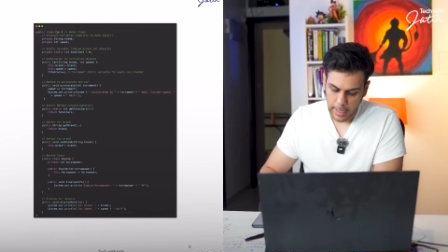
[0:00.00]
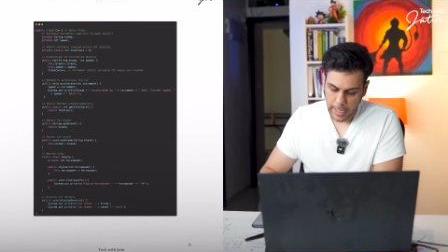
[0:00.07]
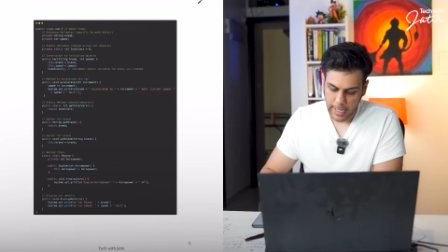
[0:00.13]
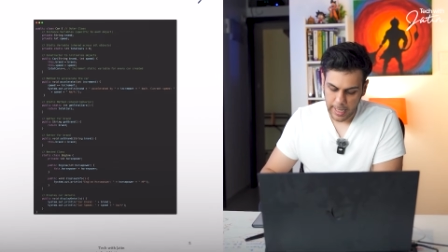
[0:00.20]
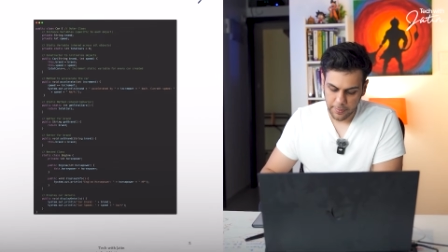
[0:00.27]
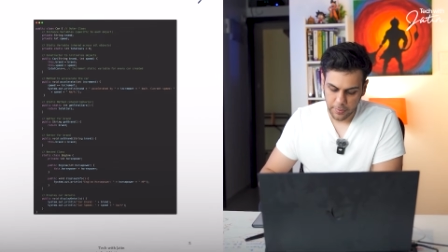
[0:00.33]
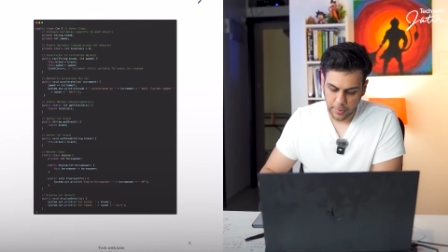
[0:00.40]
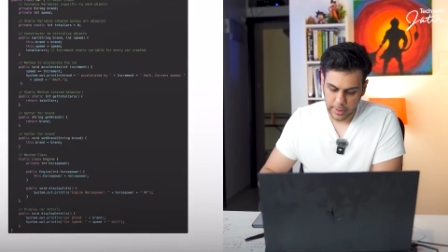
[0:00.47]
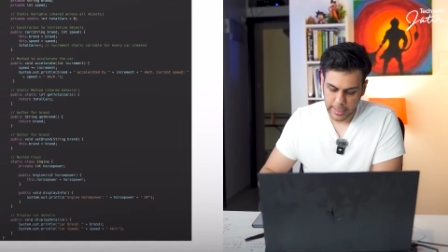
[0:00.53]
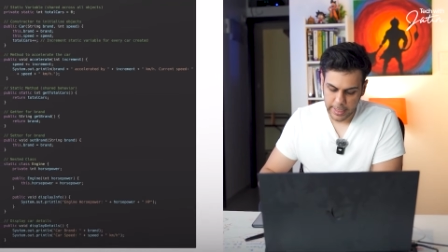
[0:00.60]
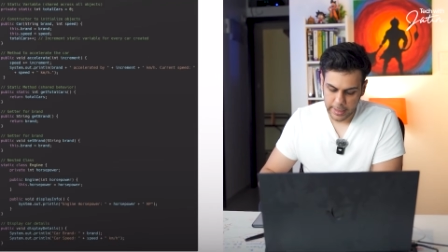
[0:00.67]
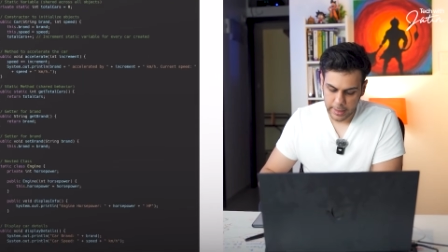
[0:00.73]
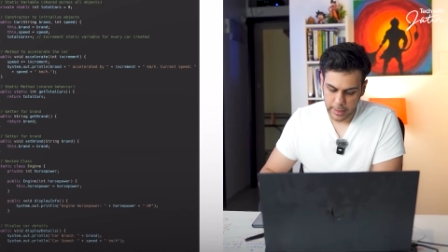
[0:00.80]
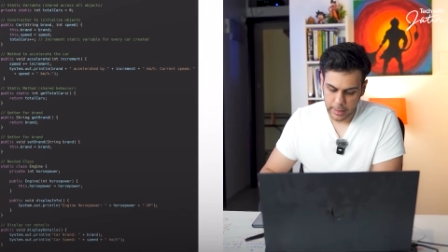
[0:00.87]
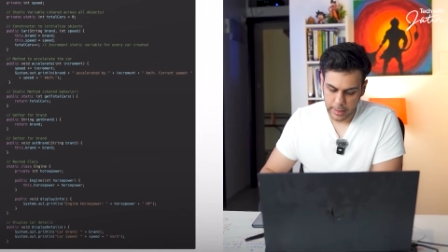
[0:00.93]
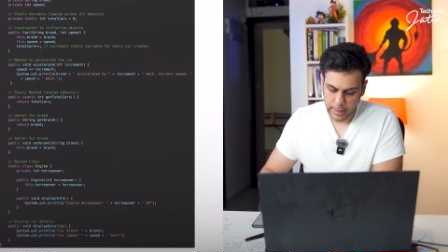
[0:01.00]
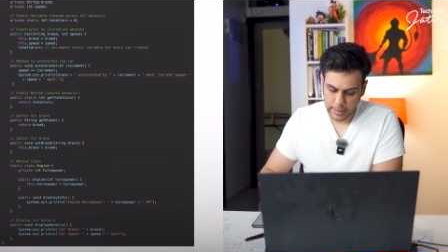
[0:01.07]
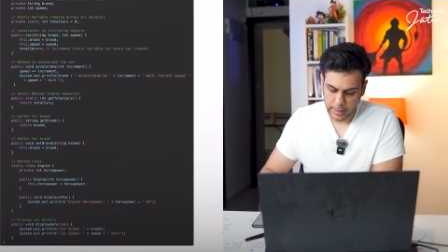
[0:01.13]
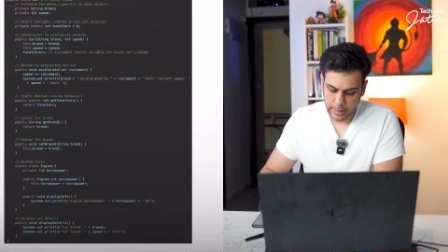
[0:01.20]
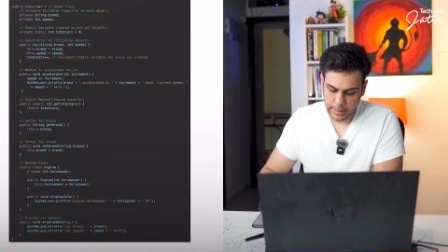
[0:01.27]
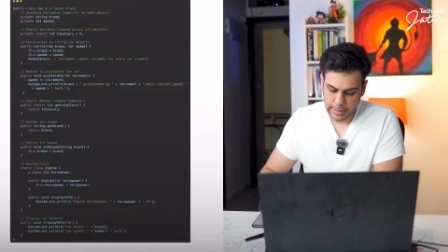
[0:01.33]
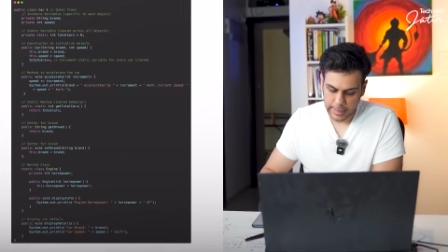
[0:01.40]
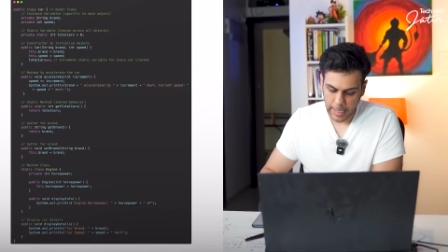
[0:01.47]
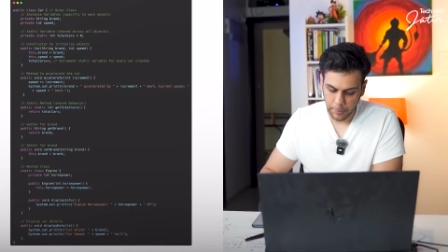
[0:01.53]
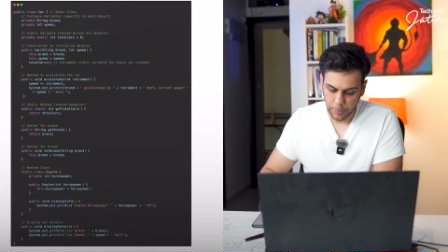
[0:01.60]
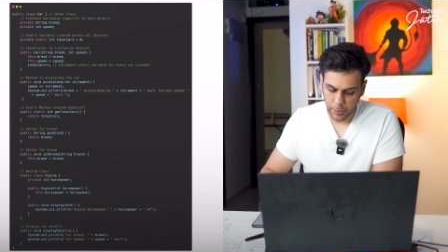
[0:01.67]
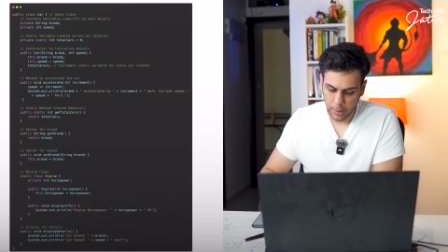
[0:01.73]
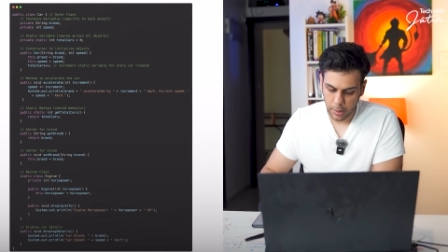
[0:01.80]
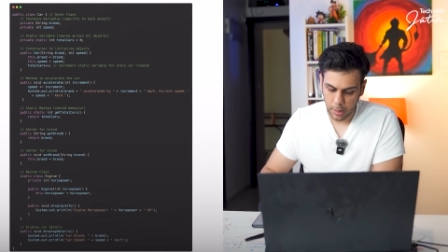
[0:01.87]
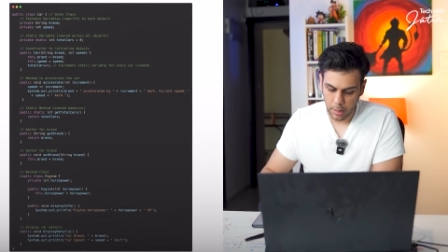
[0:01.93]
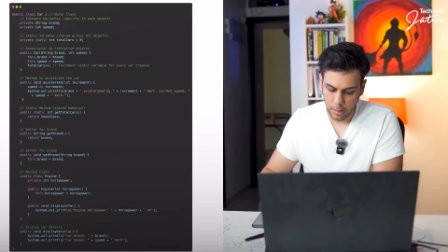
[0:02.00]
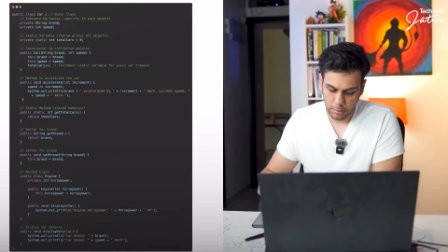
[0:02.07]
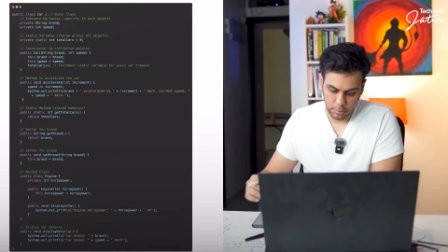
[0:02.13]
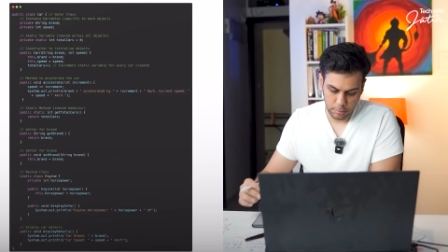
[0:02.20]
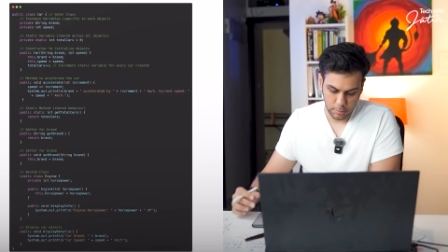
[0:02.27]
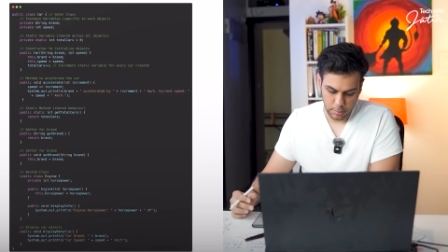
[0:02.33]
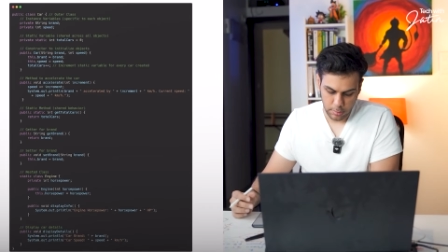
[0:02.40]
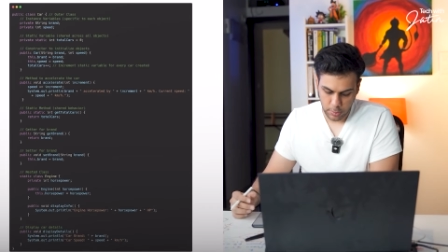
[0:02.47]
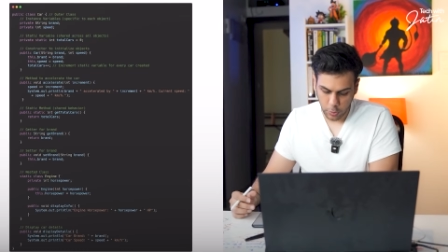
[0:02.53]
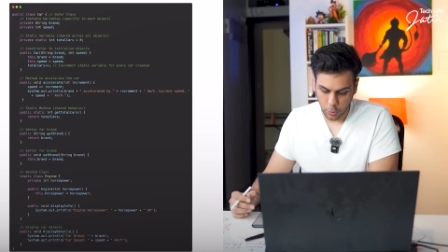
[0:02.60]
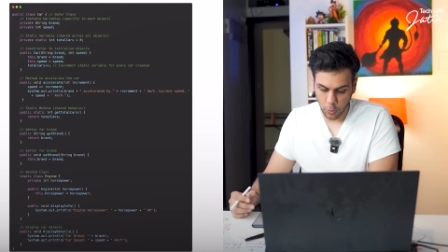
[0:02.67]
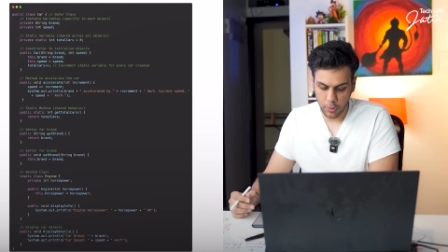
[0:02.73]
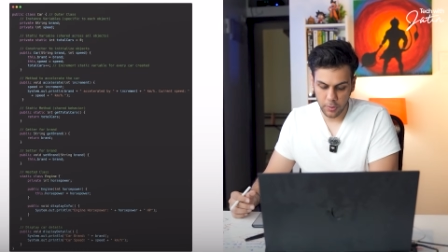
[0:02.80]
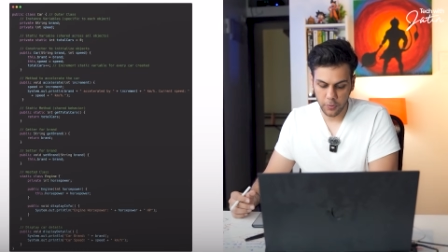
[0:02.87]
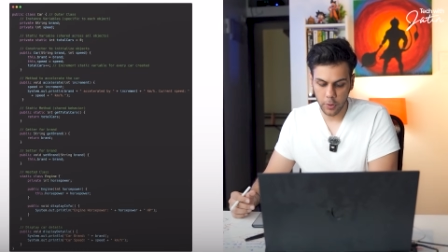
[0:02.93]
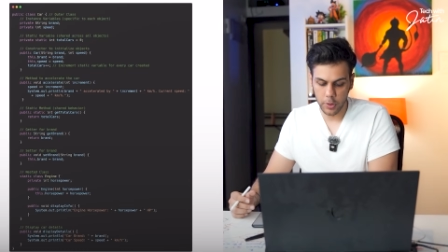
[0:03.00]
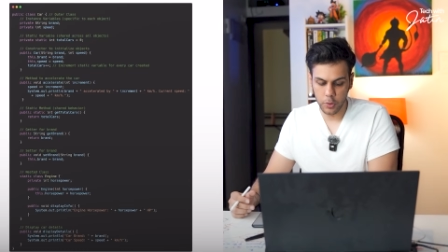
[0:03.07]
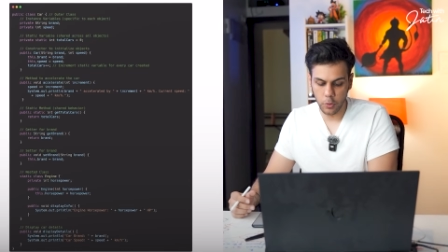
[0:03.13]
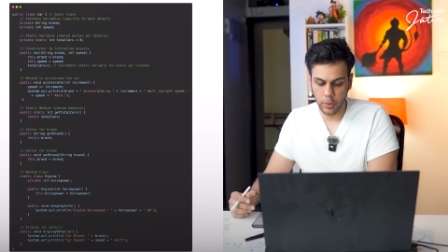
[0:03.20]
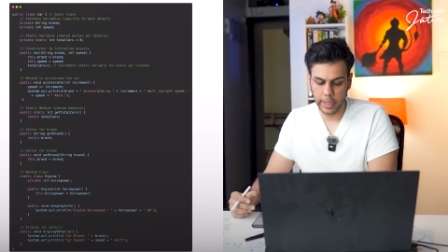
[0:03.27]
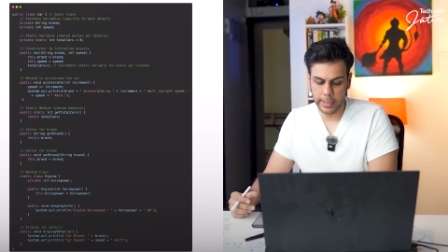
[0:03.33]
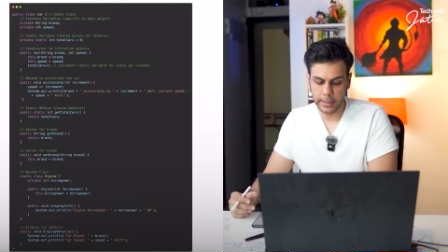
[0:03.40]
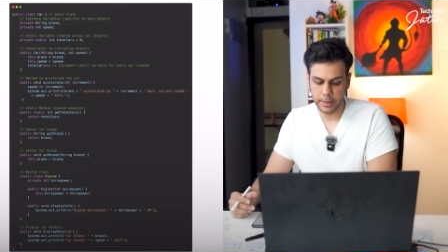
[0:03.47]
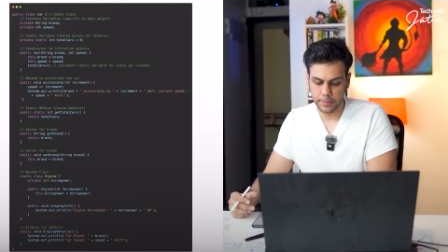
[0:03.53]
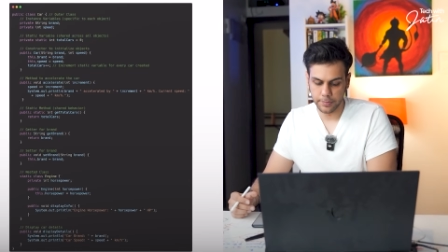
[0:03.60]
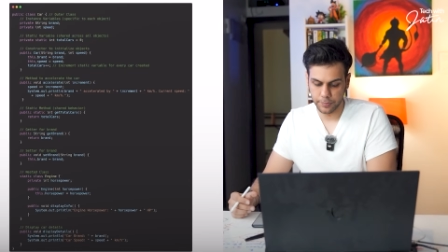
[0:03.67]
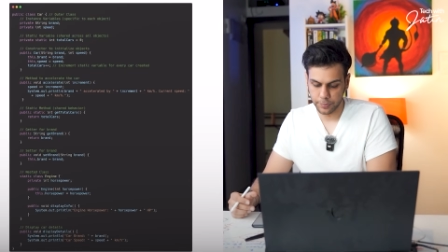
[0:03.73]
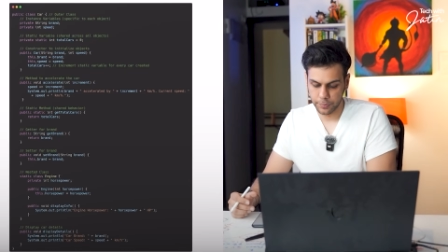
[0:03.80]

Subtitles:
I have created this sample code for you guys,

+++

## [REQUIRED WORK]
With the pictures removed, return the listing above in its exact original wording.

## [ANSWER SECTION]
[0:00.00]
[0:00.07]
[0:00.13]
[0:00.20]
[0:00.27]
[0:00.33]
[0:00.40]
[0:00.47]
[0:00.53]
[0:00.60]
[0:00.67]
[0:00.73]
[0:00.80]
[0:00.87]
[0:00.93]
[0:01.00]
[0:01.07]
[0:01.13]
[0:01.20]
[0:01.27]
[0:01.33]
[0:01.40]
[0:01.47]
[0:01.53]
[0:01.60]
[0:01.67]
[0:01.73]
[0:01.80]
[0:01.87]
[0:01.93]
[0:02.00]
[0:02.07]
[0:02.13]
[0:02.20]
[0:02.27]
[0:02.33]
[0:02.40]
[0:02.47]
[0:02.53]
[0:02.60]
[0:02.67]
[0:02.73]
[0:02.80]
[0:02.87]
[0:02.93]
[0:03.00]
[0:03.07]
[0:03.13]
[0:03.20]
[0:03.27]
[0:03.33]
[0:03.40]
[0:03.47]
[0:03.53]
[0:03.60]
[0:03.67]
[0:03.73]
[0:03.80]

Subtitles:
I have created this sample code for you guys,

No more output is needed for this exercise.